**EXERCISE REQUIREMENTS:** Please repeat, precisely as written, only the lines from the one containing "[0:05.40-0:06.30]" through the last line of the records below, pictures omitted.

**RECORDS SHOWN:**

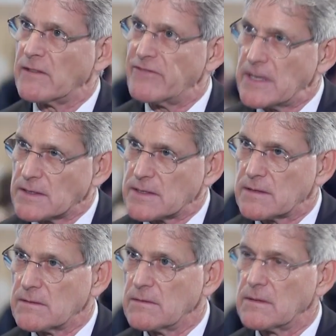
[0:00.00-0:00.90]
convinced
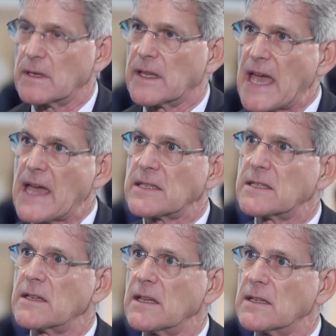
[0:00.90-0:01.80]
that
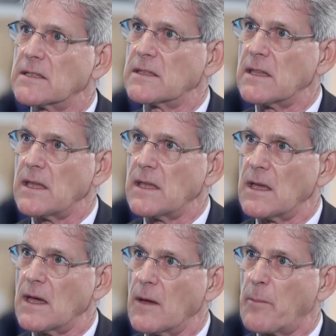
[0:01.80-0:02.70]
gas is
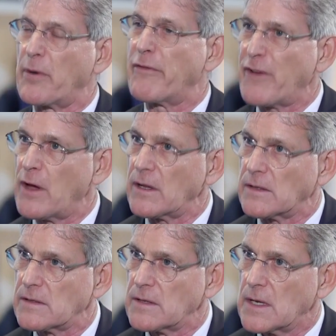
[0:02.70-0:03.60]
the
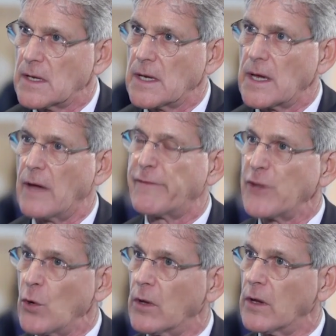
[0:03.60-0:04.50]
preferred
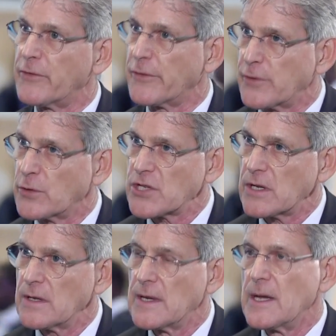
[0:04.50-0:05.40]
fuel of the
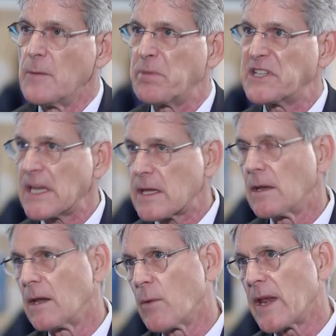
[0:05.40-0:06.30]
future,
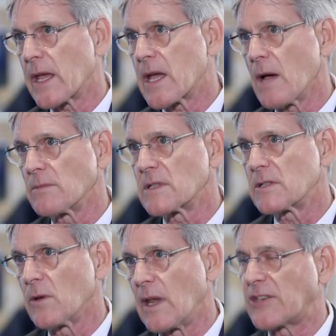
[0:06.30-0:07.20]
particularly when it comes
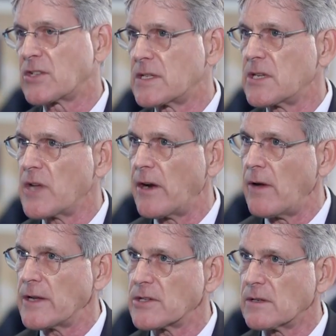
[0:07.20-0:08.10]
to electricity
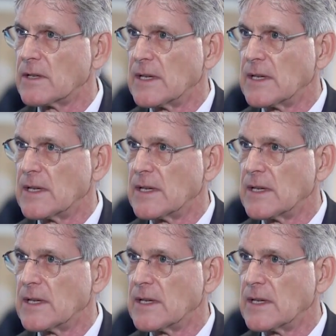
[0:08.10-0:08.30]
generation.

**RESPONSE:**
[0:05.40-0:06.30]
future,
[0:06.30-0:07.20]
particularly when it comes
[0:07.20-0:08.10]
to electricity
[0:08.10-0:08.30]
generation.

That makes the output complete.